Other ghosts are everywhere, silent, unspeaking, forever watching the invaders. Dad had taken her out to watch them gather and dance beside the borrow pit in the moonlight, countless times.
Not the borrow pit!
The lovely dark pool at the foot of the pine-covered slope from The Cabin with a twenty-foot waterfall falling into its north end. The pool that tumbled down the steep bouldery slope to Maggie's Creek in its southeast corner. She remembered vividly. The ghosts, Utes mostly, had come to dance on the flat rock, as broad as a tennis court, by the waterfall, in the moonlight, and she and her father had sat watching them till the sunrise swept them away.

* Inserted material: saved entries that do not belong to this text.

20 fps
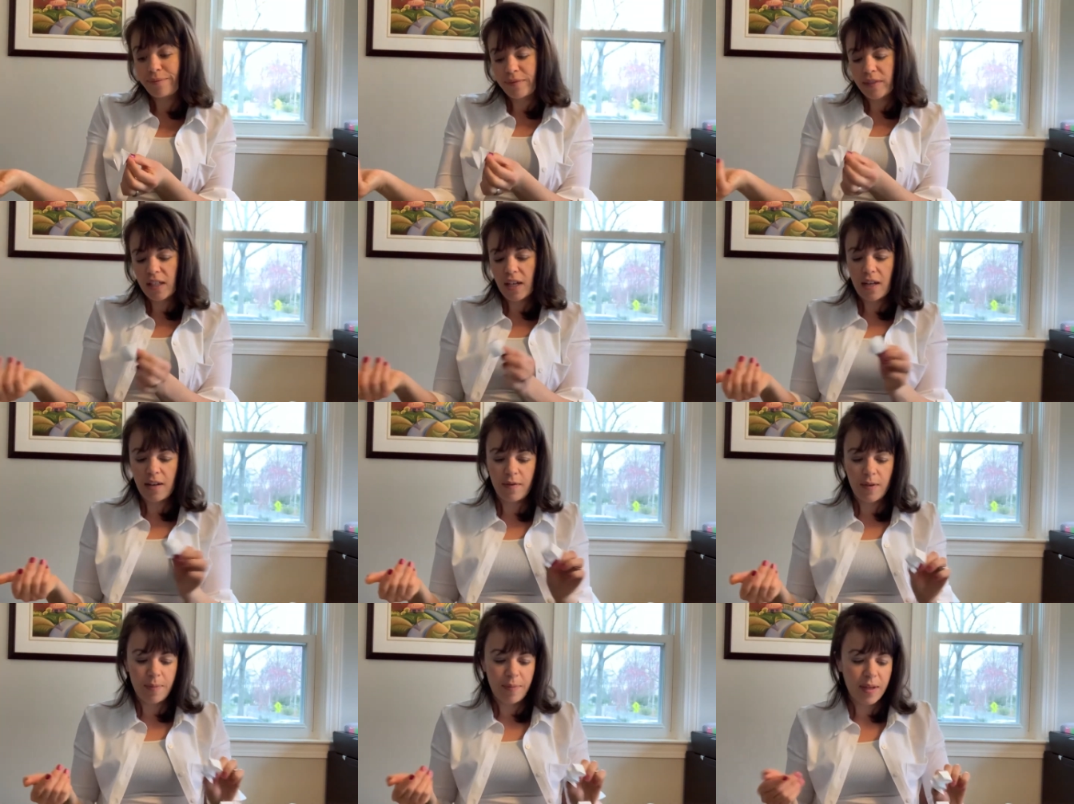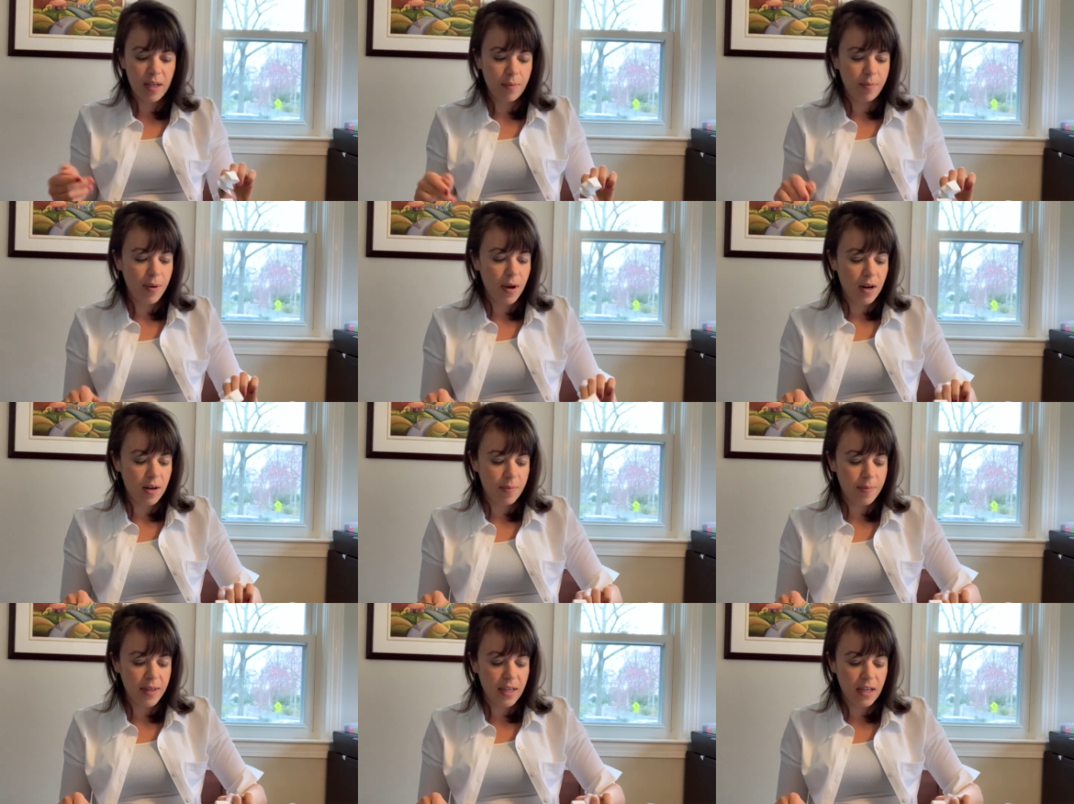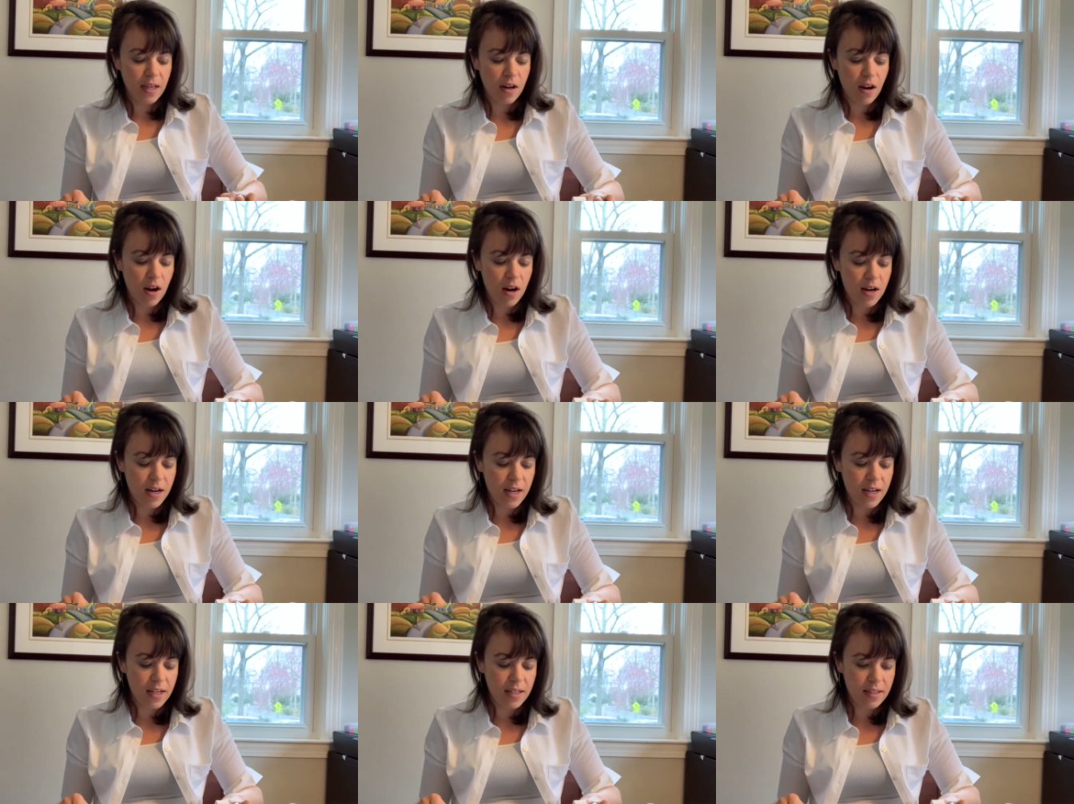It's kind of a big part of being an
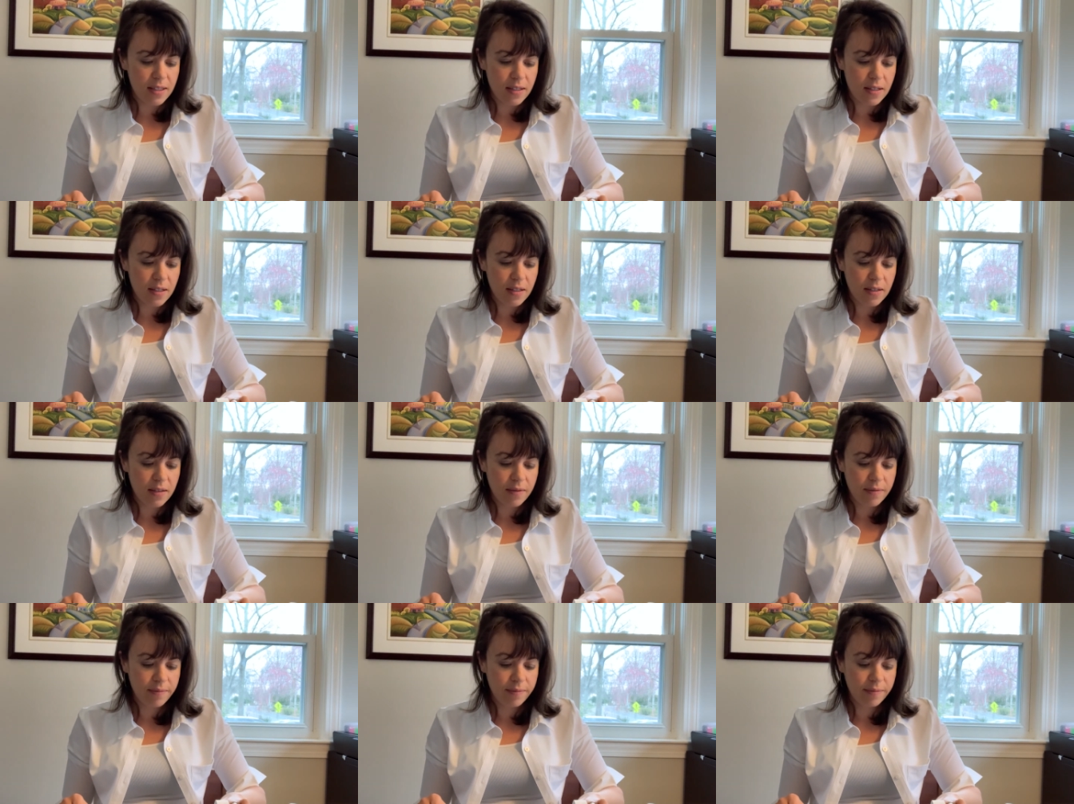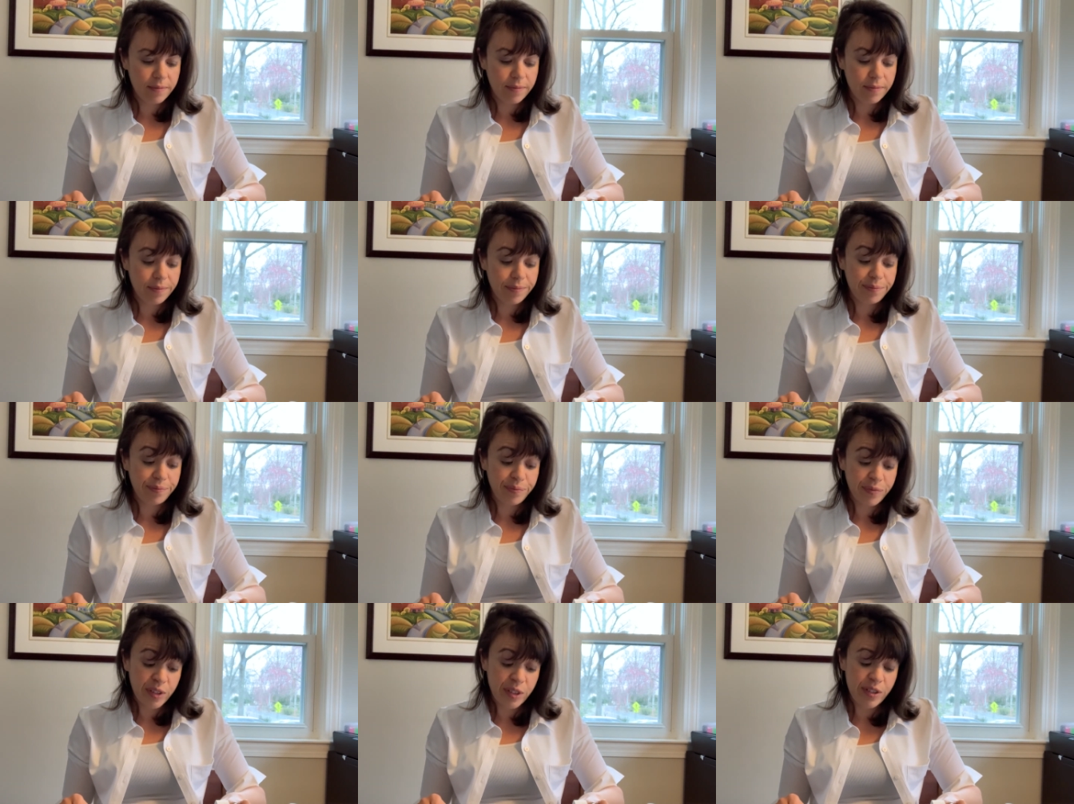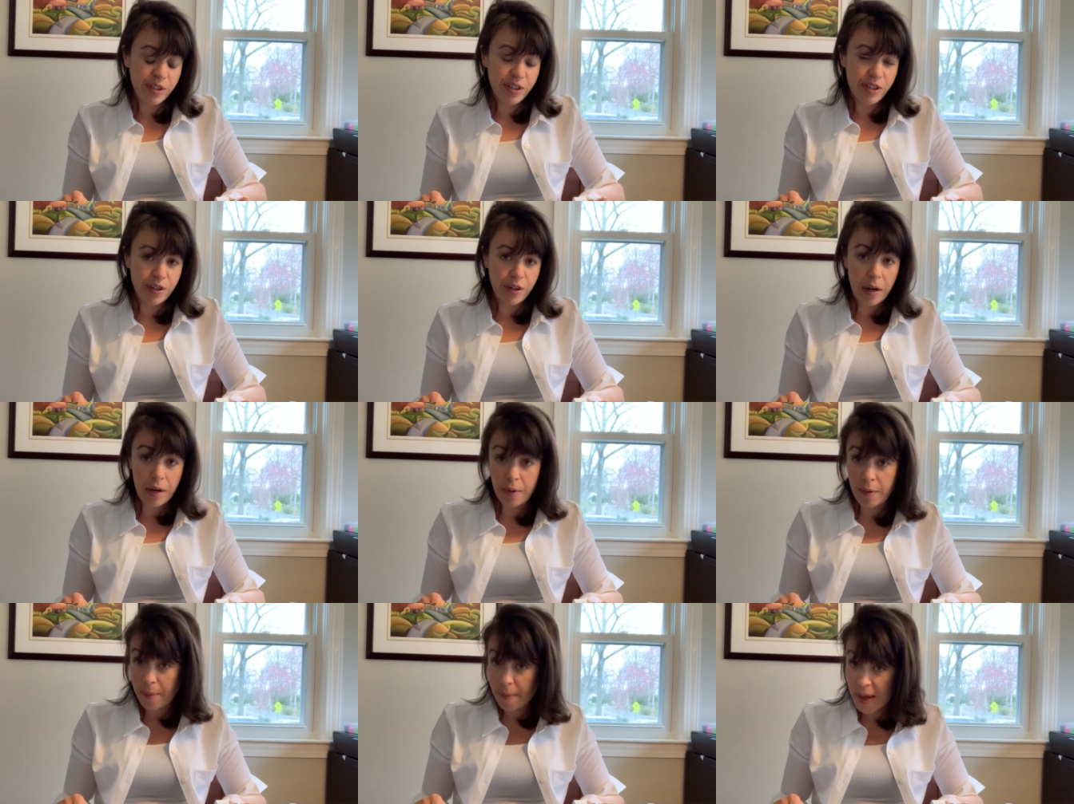artist. You should try
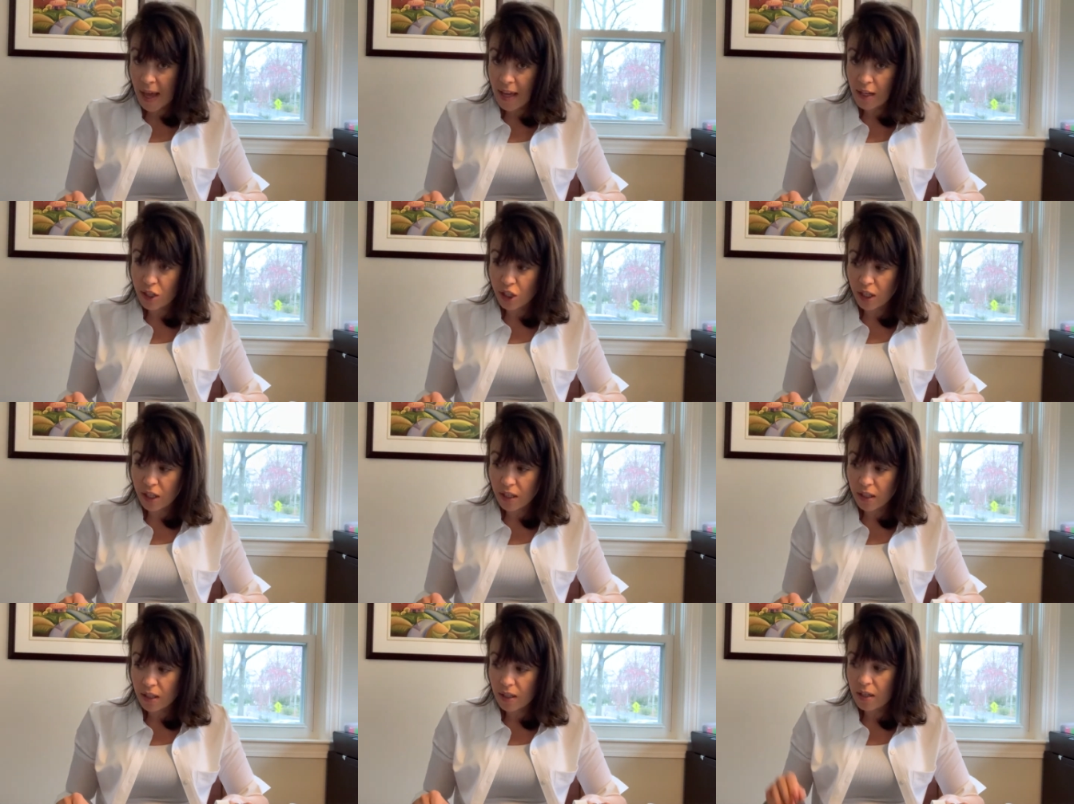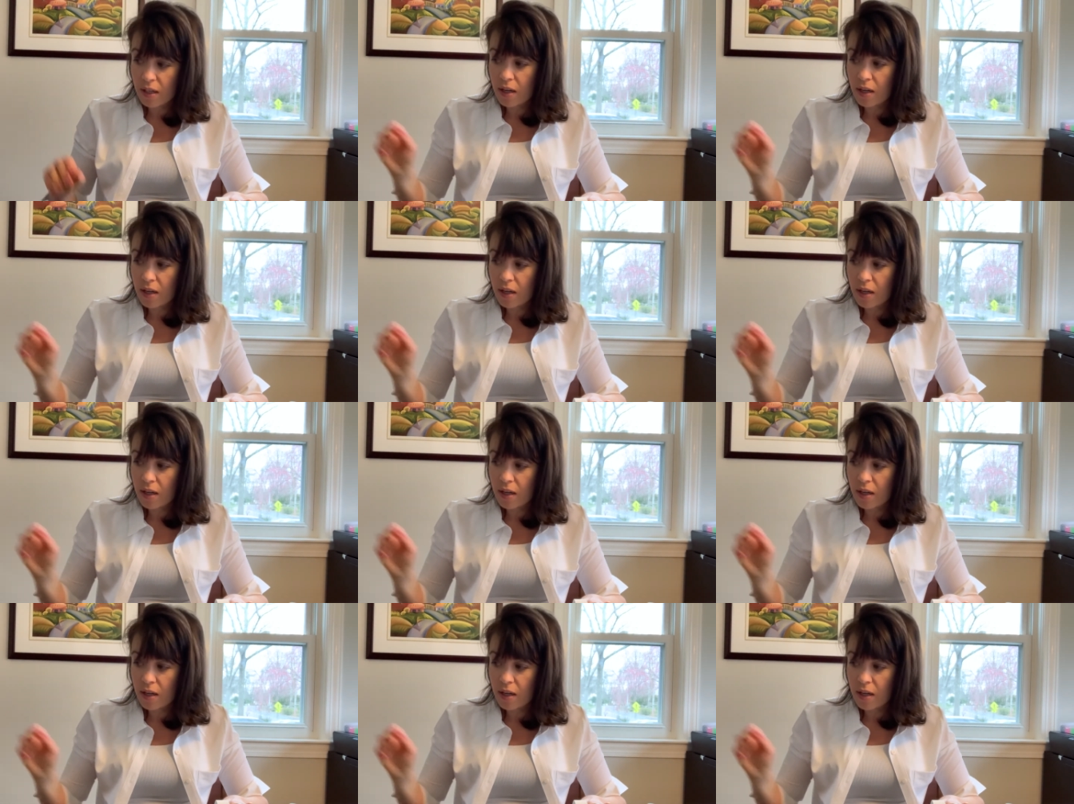to imagine.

Cops had found Dad floating on his back in the open water around the waterfall, nude, dead of exposure, one bright sunny February day. Pike and ravens had been feeding on him for a few days, and his blue eyes, typing-strong fingers, and sardonic lips were already gone; they had had to identify him by his teeth.
The sheriff's office had been mystified by the $400 cash on the front table but Amy hadn't. She'd had to tell them that that was $300 standard, $50 premium for getting the exact physical type (young, pale, black haired, size four or smaller, ski-jump nose, fox-faced), plus $50 for driving up from Boulder or Fort Collins. They found a bunch of escort-service phone n
umbers on his computer and that ended the mystery; they'd even located the girl who had driven all that way to a door that didn't open and lost a night's earnings by it. The time of his call to the service established the last time he'd definitely been alive, six days before he was found.
Amy had always wished she could find a way to apologize to the girl for that. But then she had always wished she could apologize to all the vampire-brunette pixies. Dad liked to say that he drank cheap and hated Tolkien for free, so girls who were born to play the lead in Peter Pan were his one expensive vice. He had been saying that ever since Amy was old enough to understand why she was supposed to find somewhere else to be, or stay very quietly in her room, about once a month.
Later on, in her personal finance course, she had sat down and figured out that he had dropped a bit over five k a year on his "one vice." Run that through compound interest by twenty years, think about what they could have had during those years, and the figure had made her eyes water. In her journal she had written I am changing my major from business to art and biology so I won't have to look at things that are quite so upsetting.
How far had she come over the rising wrinkles in the continent? It seemed like only five minutes in the groove, with the seat pushing against her back and the motor tached up past 4, but no, it had been almost an hour by the clock. The sun was most of the way down now, the towns farther apart, the mountains close, their shadows already stretching far out behind her so that it was night here and day in the sky. She was almost to Van Buren, at the foot of Maggie's Creek Canyon.
She topped the last rise before Van Buren, and the truck stop's neon island in a sodium-glare pond welcomed her into the dark below. She put her blinker on-she had skipped lunch, her bladder was about to burst, and the needle was near E. She glanced up and had to brake hard to make the last parking lot ramp into the truck stop. Her car fishtailed on the gravel but the passenger side door didn't quite kiss the BP stanchion (after a nervous split-second). Then her front tires grabbed pavement and she crunched over the gravel and up to the pump.